Data in this exercise: Begin
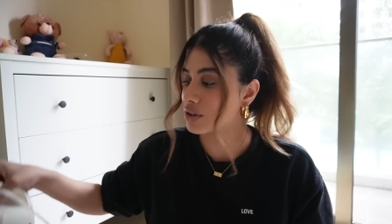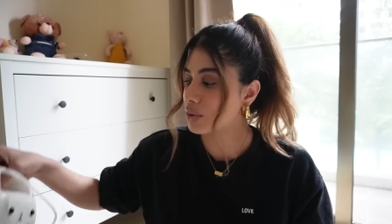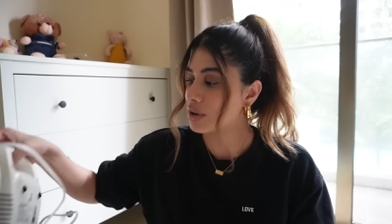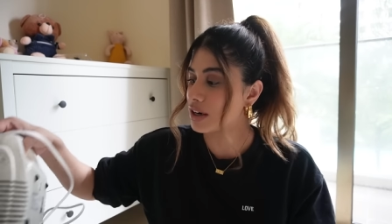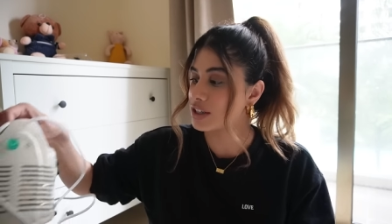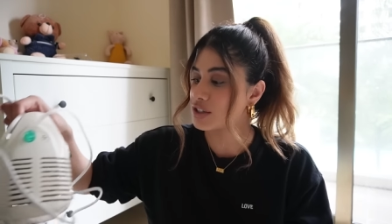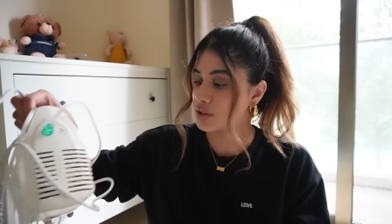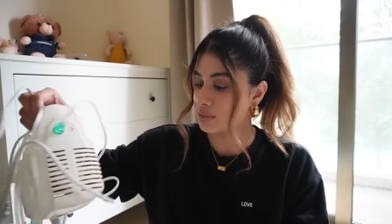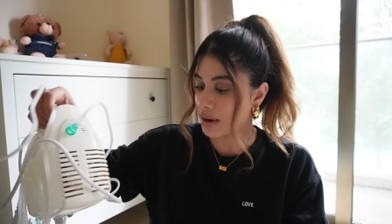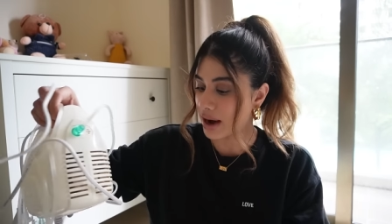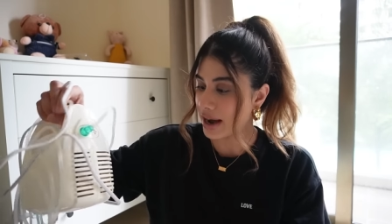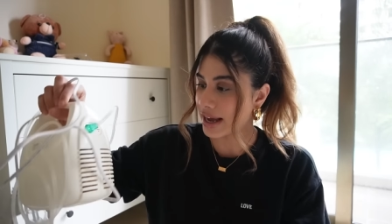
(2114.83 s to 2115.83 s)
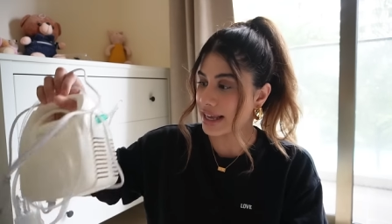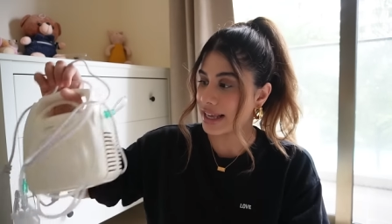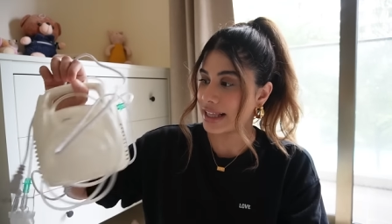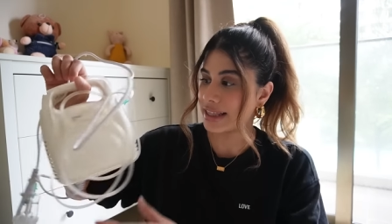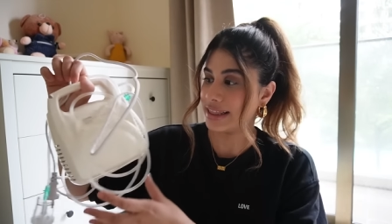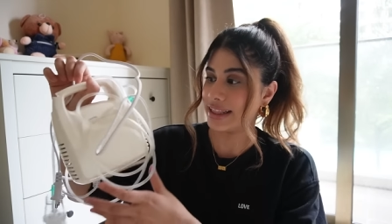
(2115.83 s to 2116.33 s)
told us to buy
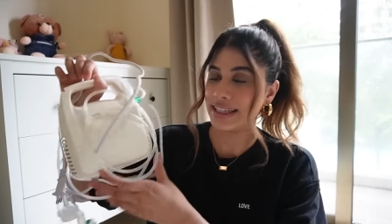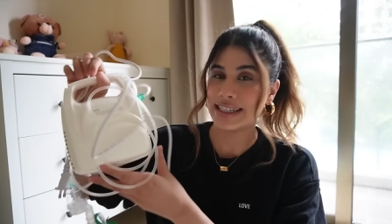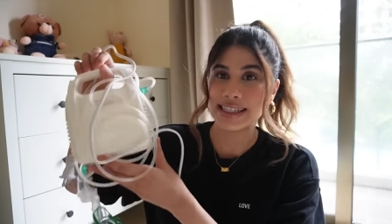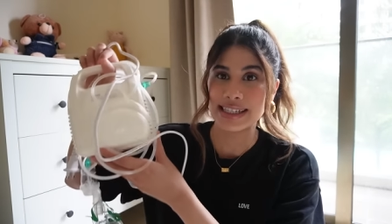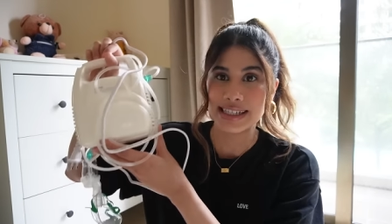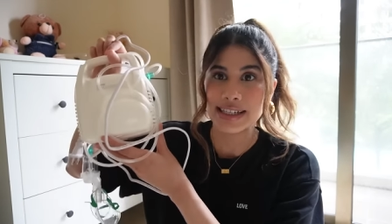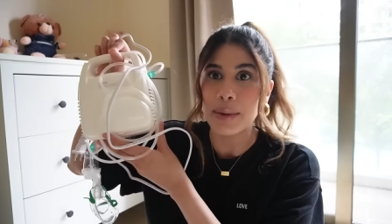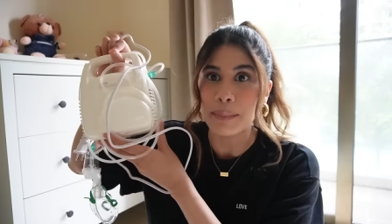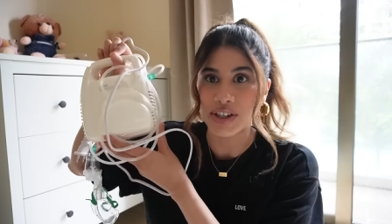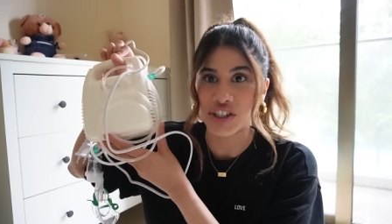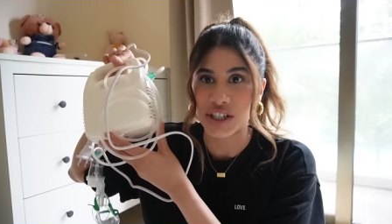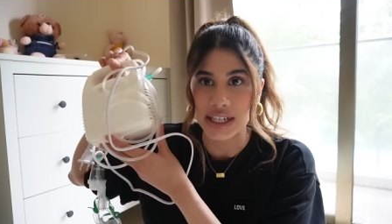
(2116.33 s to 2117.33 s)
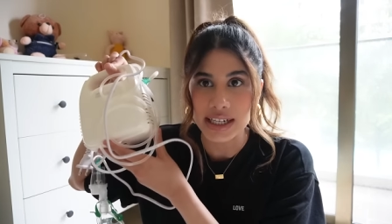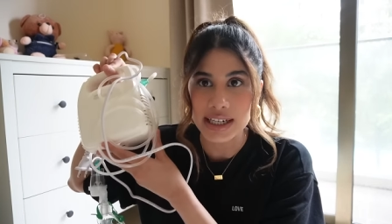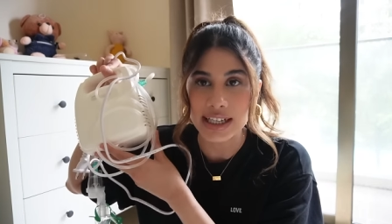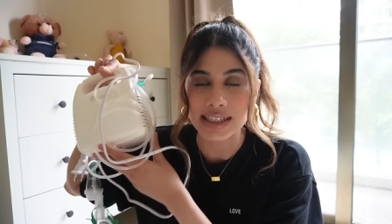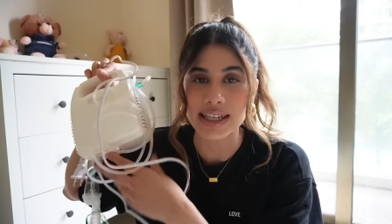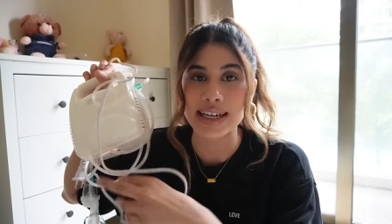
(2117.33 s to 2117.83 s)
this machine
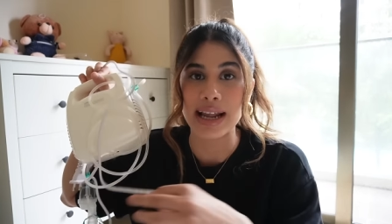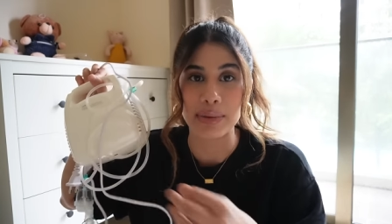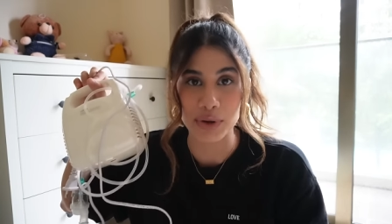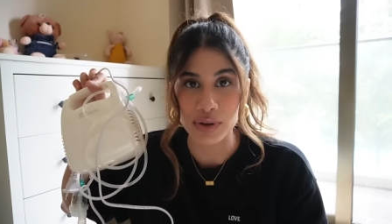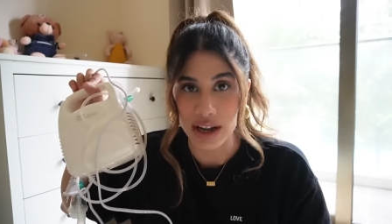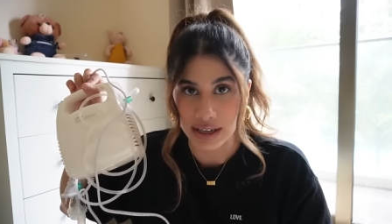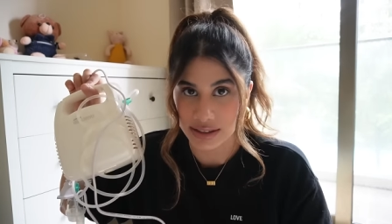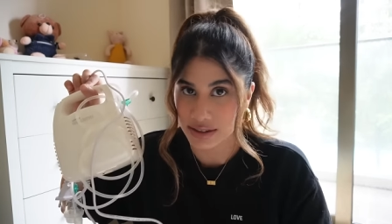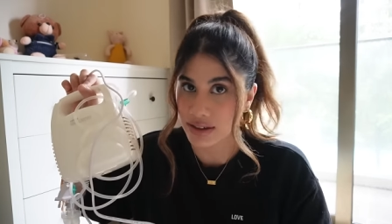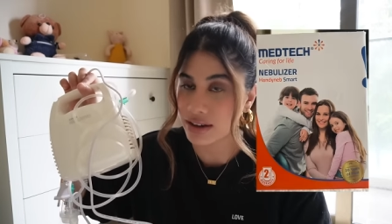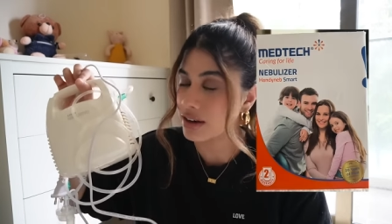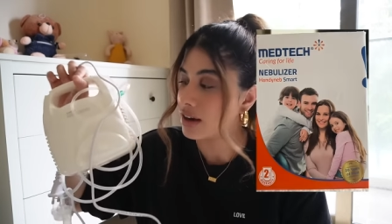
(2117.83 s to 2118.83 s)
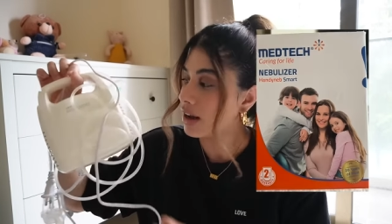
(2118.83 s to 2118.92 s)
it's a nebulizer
Data in this exercise: End
■ **Task statement**
Output the full material above exactly, leaving every picture out.

■ **Result for this exercise**
(2114.83 s to 2115.83 s)
(2115.83 s to 2116.33 s)
told us to buy
(2116.33 s to 2117.33 s)
(2117.33 s to 2117.83 s)
this machine
(2117.83 s to 2118.83 s)
(2118.83 s to 2118.92 s)
it's a nebulizer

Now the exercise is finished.